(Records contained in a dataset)
______
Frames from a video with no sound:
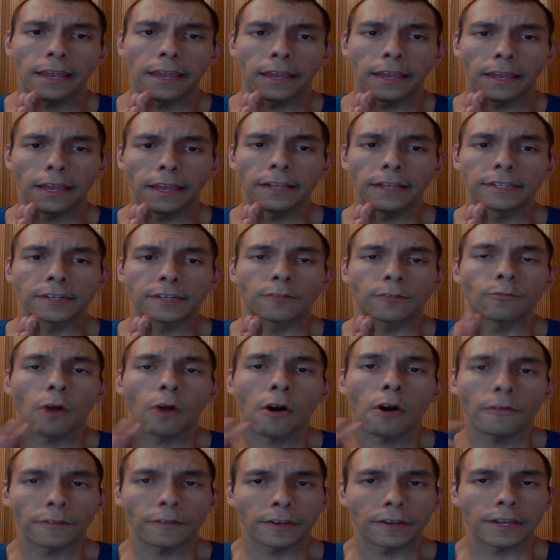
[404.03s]

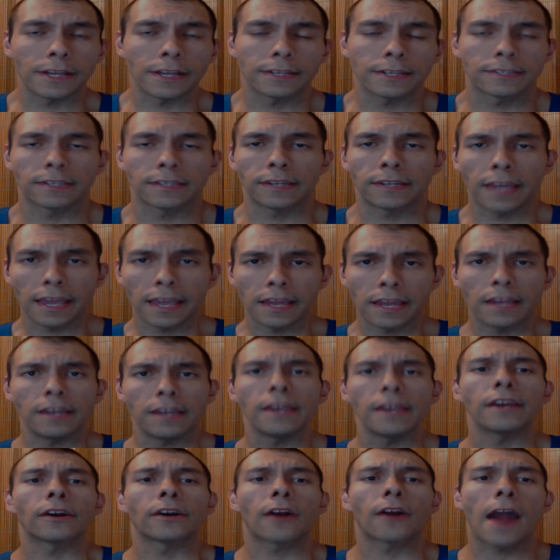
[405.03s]
interwovenness and an
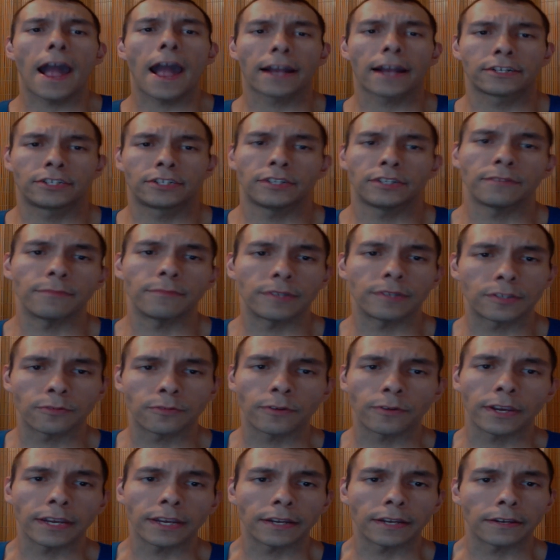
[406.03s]
interaction
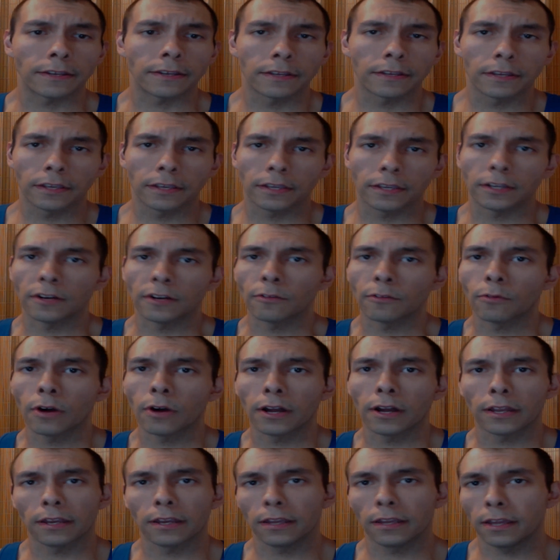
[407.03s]
between
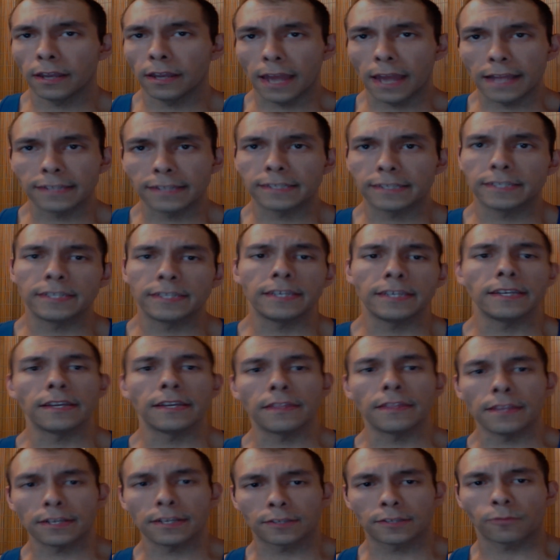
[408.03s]
what an entity
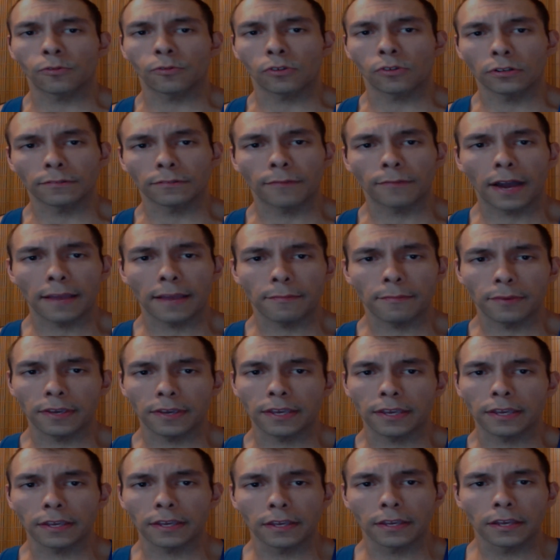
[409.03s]
in this world might
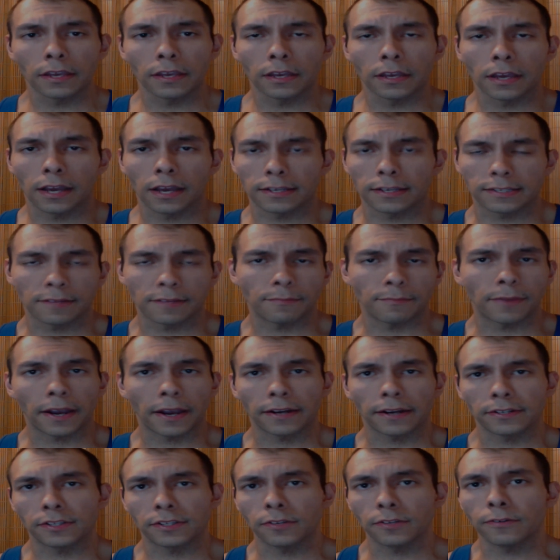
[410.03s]
be as
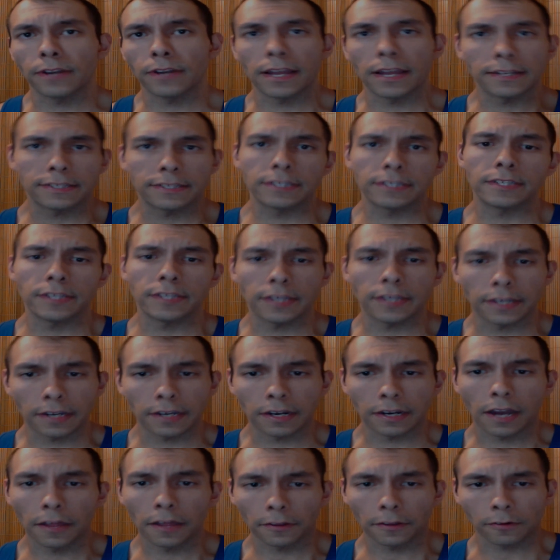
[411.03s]
compared to an entity in
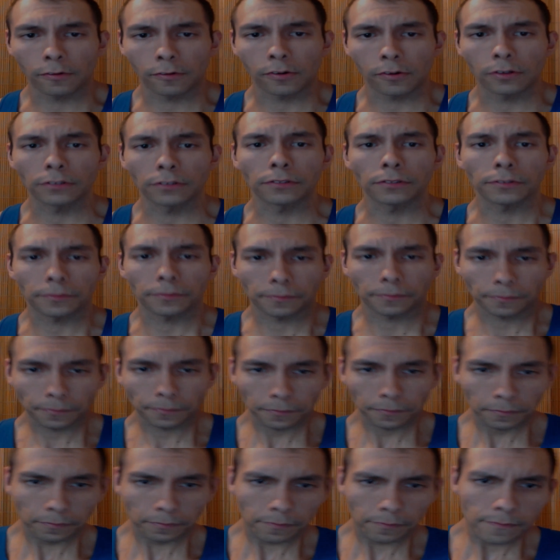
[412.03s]
another world.
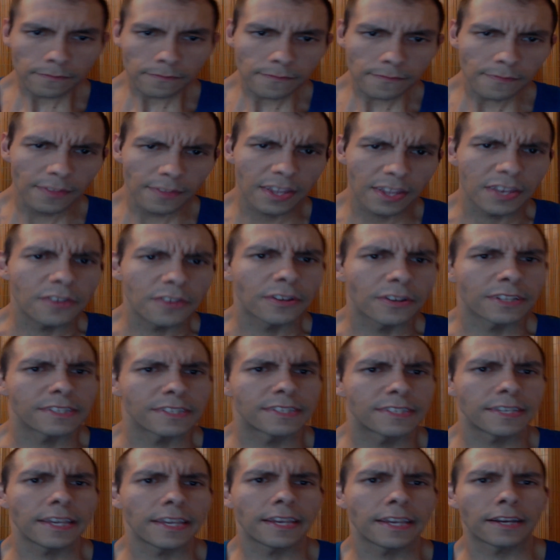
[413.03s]
And you can
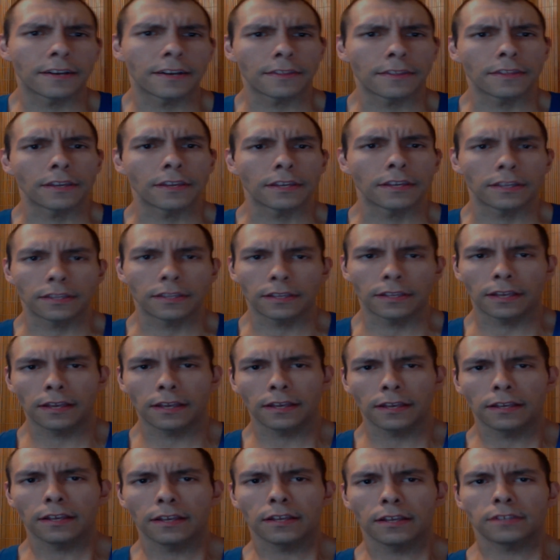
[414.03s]
see here the
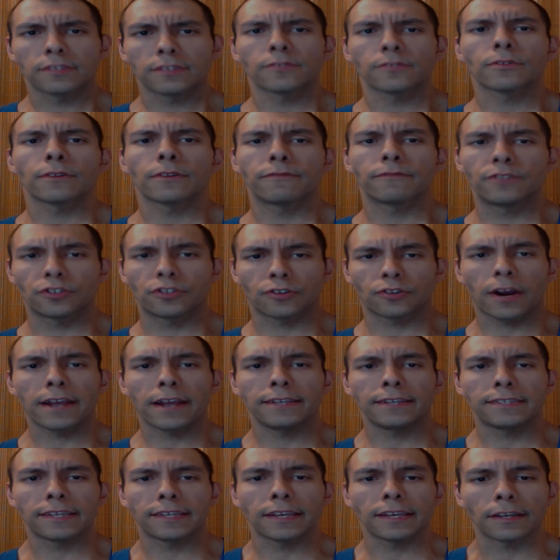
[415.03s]
sort of
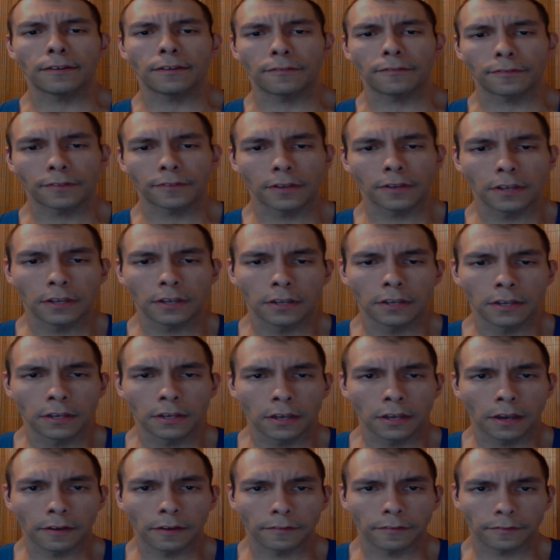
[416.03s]
tracing of
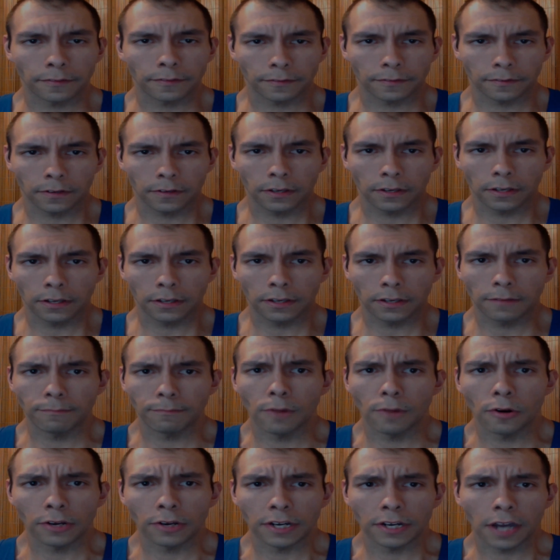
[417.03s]

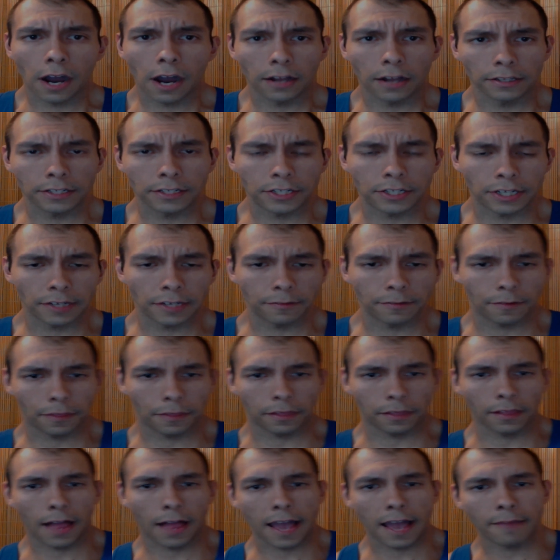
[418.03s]
monadology with
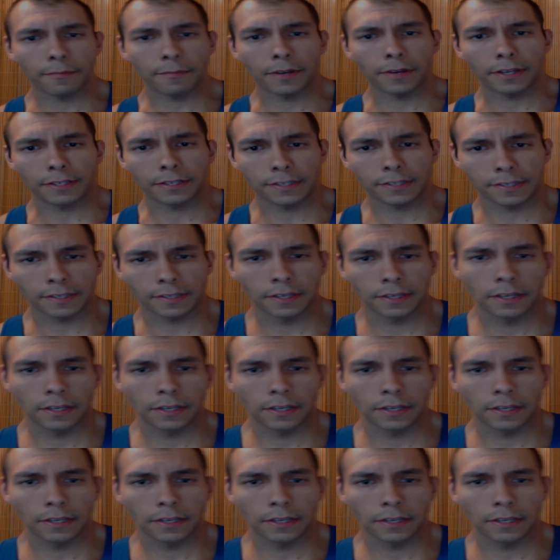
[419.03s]
Leibniz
______
Exercise directions ▸
Each record above should be returned unchanged, except that the pictures are dropped.

Response area ▸
Frames from a video with no sound:
[404.03s]

[405.03s]
interwovenness and an
[406.03s]
interaction
[407.03s]
between
[408.03s]
what an entity
[409.03s]
in this world might
[410.03s]
be as
[411.03s]
compared to an entity in
[412.03s]
another world.
[413.03s]
And you can
[414.03s]
see here the
[415.03s]
sort of
[416.03s]
tracing of
[417.03s]

[418.03s]
monadology with
[419.03s]
Leibniz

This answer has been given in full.